In Jenin, Israel’s Settler Colonialist Past Develops Into Its Settler Colonialist Present
Photo by Maja Hitij/Getty Images
Jenin, the agricultural town nestled in the northern region of the occupied West Bank and long described as being the bastion of Palestinian resistance, is currently the target of an Israeli military campaign aptly named Operation Iron Wall. The name is a reference to the essay “About The Iron Wall” published in 1923 by Ze’ev Jabotinsky, Zionist colonialist and founder of the violently anti-Arab paramilitary terrorist organization Irgun, which was responsible for numerous massacres during the Nakba.
Since the start of the deadly assault on Jenin, which came less than 48 hours after the start of the ceasefire in Gaza, Israel has killed at least 27 Palestinians—10 of them are children. One child, two-year-old Laila Khateeb, was shot in the back of the head by an Israeli soldier while having dinner with her family on January 25.

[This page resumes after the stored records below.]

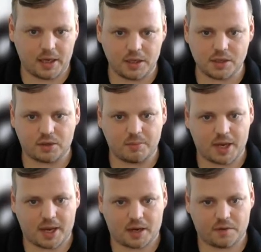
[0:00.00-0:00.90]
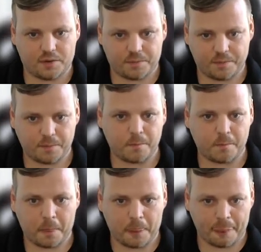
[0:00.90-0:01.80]
key needs to be added.
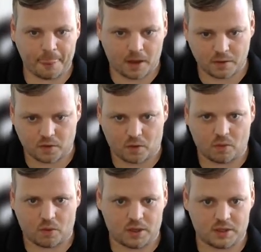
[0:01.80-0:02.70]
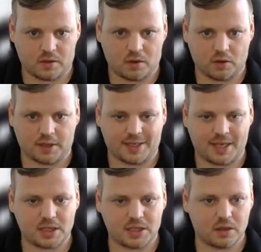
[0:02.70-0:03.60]
So it's the
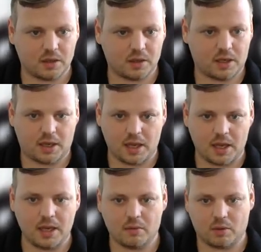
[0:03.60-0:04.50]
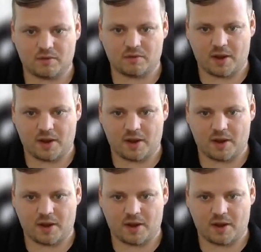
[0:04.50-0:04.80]
authorization key with the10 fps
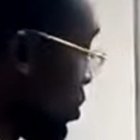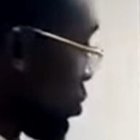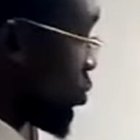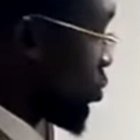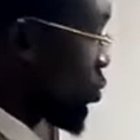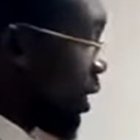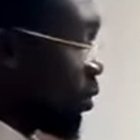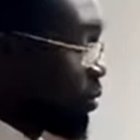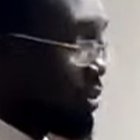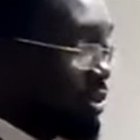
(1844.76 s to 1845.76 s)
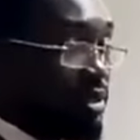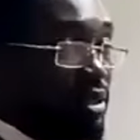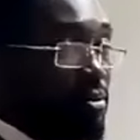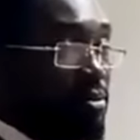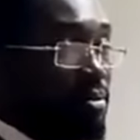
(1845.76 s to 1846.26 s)
these two are almost the
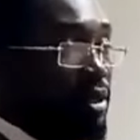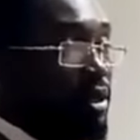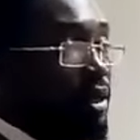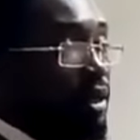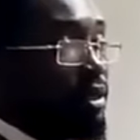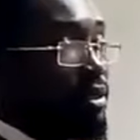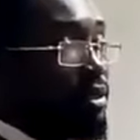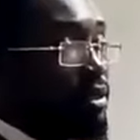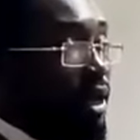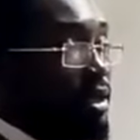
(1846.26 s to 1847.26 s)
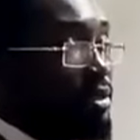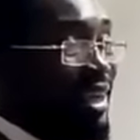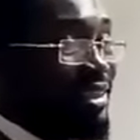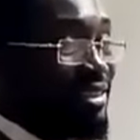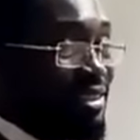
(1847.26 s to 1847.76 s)
same as
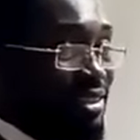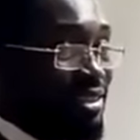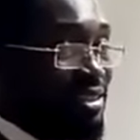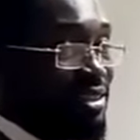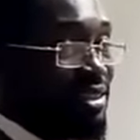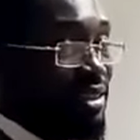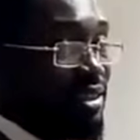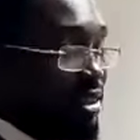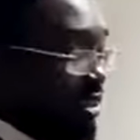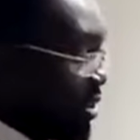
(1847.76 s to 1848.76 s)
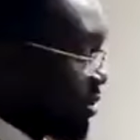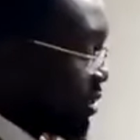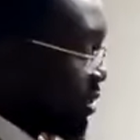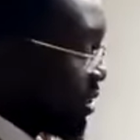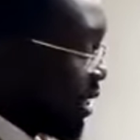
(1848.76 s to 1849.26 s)
exit
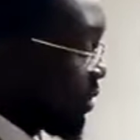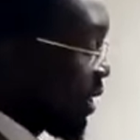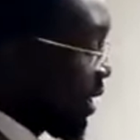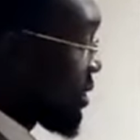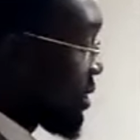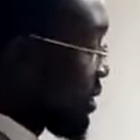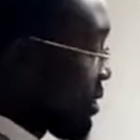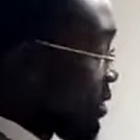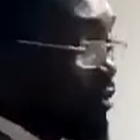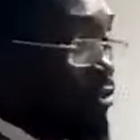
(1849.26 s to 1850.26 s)
either you are ifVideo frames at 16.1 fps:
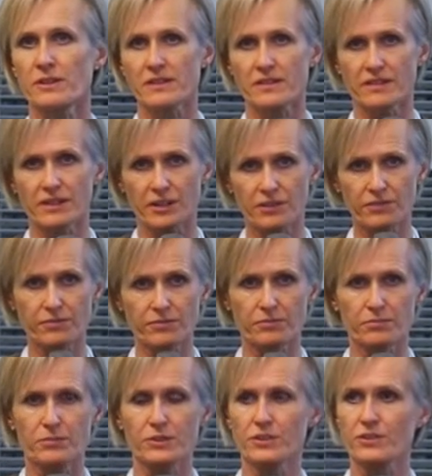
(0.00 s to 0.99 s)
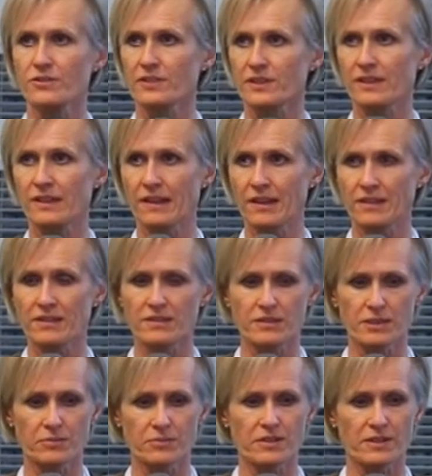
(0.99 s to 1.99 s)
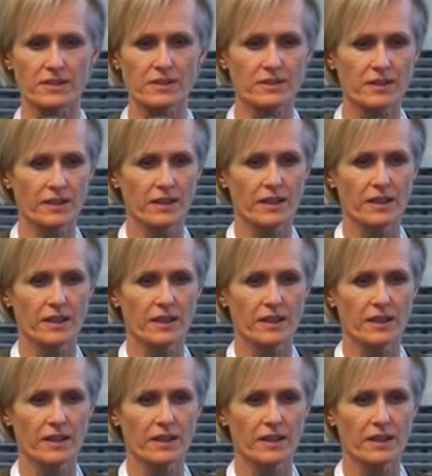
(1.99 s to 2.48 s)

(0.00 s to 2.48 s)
itself, produce another stem cell,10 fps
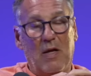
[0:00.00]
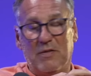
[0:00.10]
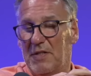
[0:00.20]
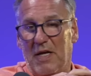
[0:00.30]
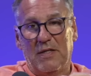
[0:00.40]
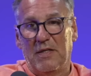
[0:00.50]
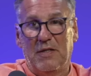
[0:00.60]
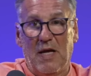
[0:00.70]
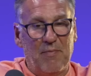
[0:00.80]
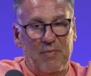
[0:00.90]
Outstanding.
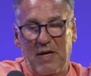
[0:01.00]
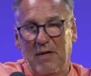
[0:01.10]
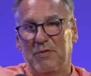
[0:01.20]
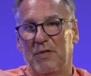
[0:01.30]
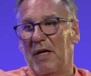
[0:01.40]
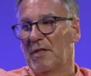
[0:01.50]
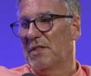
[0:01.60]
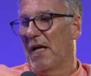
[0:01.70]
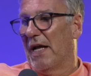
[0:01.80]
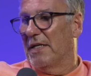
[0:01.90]
Yeah, been absolutely
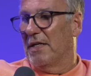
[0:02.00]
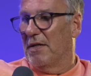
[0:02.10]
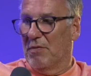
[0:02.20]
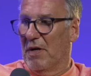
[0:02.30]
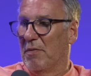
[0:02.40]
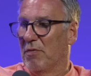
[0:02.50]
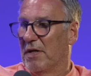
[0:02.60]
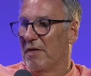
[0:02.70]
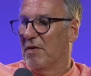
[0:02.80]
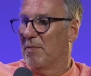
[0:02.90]
outstanding. He
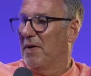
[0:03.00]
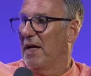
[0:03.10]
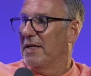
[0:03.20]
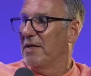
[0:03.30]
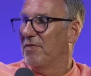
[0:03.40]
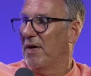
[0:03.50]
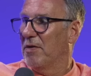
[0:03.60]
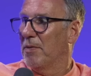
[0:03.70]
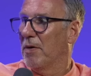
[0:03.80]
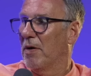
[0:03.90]
wouldn't even have played if
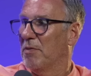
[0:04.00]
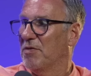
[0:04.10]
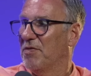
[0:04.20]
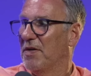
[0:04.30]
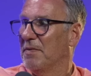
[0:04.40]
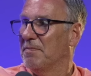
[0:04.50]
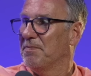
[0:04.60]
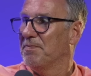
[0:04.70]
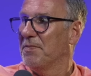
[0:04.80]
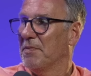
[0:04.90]
Harry Maguire was fit.
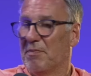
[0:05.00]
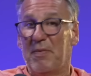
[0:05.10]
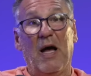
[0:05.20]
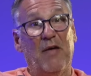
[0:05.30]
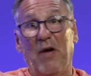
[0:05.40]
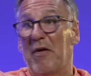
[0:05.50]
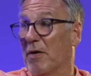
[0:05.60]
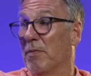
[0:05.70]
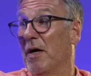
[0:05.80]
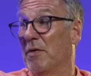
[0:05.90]
Yeah. But if
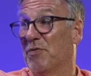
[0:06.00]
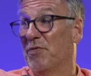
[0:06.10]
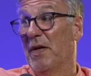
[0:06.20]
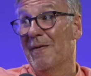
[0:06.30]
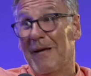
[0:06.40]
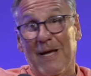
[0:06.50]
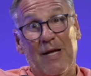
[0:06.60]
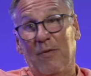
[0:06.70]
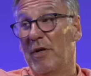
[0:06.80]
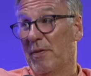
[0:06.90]
Harry Maguire was fit,
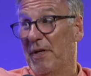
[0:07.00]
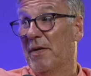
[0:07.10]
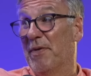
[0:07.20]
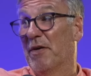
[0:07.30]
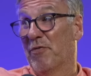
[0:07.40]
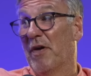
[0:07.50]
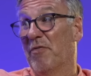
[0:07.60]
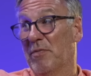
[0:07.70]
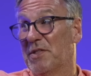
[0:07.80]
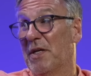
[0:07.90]
we'd have been a big threat
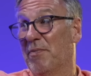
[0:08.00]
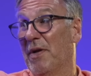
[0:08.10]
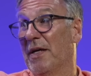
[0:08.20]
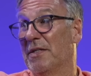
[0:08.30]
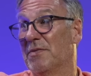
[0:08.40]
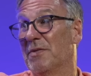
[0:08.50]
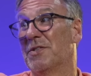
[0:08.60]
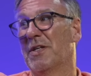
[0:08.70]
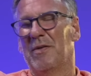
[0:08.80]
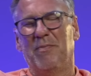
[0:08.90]
from set plays,
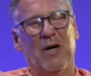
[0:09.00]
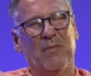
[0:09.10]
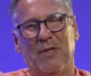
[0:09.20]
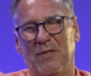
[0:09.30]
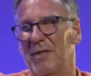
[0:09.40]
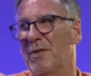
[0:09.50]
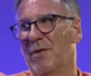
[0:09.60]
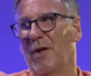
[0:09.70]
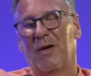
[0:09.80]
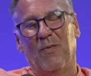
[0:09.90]
which at the moment
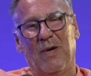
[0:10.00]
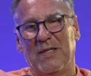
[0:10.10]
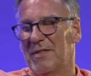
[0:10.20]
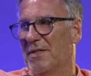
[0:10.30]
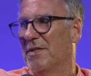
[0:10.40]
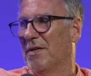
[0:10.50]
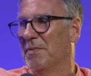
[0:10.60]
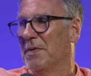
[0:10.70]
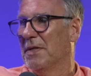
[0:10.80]
looked like a waste of time.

The ongoing Israeli terror campaign has resulted in the destruction of over 150 to 180 homes, in one case with a mother and three children still inside. According to Palestinian Civil Defense, there are now an estimated 20,000 Palestinians displaced, and Israeli Forces have detonated a large swath of residential blocks in Jenin’s refugee camp. What the Palestinians of Gaza and the occupied West Bank are now facing is a shared existential threat, one that has wider implications for their right of self-determination.
Jabotinsky’s “About The Iron Wall,” approvingly referenced by Netanyahu in a July 2023 address, describes the indigenous Arab population as looking upon Palestine “with the same instinctive love and true fervor that any Aztec looked upon his Mexico or any Sioux looked upon his prairie.” Jabotinsky goes on to argue that a voluntary agreement from the indigenous Arab population to relinquish their homeland is unattainable, “a delusion,” and that “Zionist colonization, even the most restricted, must either be terminated or carried out in defiance of the will of the native population. This colonization can, therefore, continue and develop only under the protection of a force independent of the local population – an iron wall which the native population cannot break through. This is, in toto, our policy towards the Arabs.”
In Jenin, Tulkarem and other Palestinian towns, we are seeing the settler colonialist past develop into the settler colonialist present.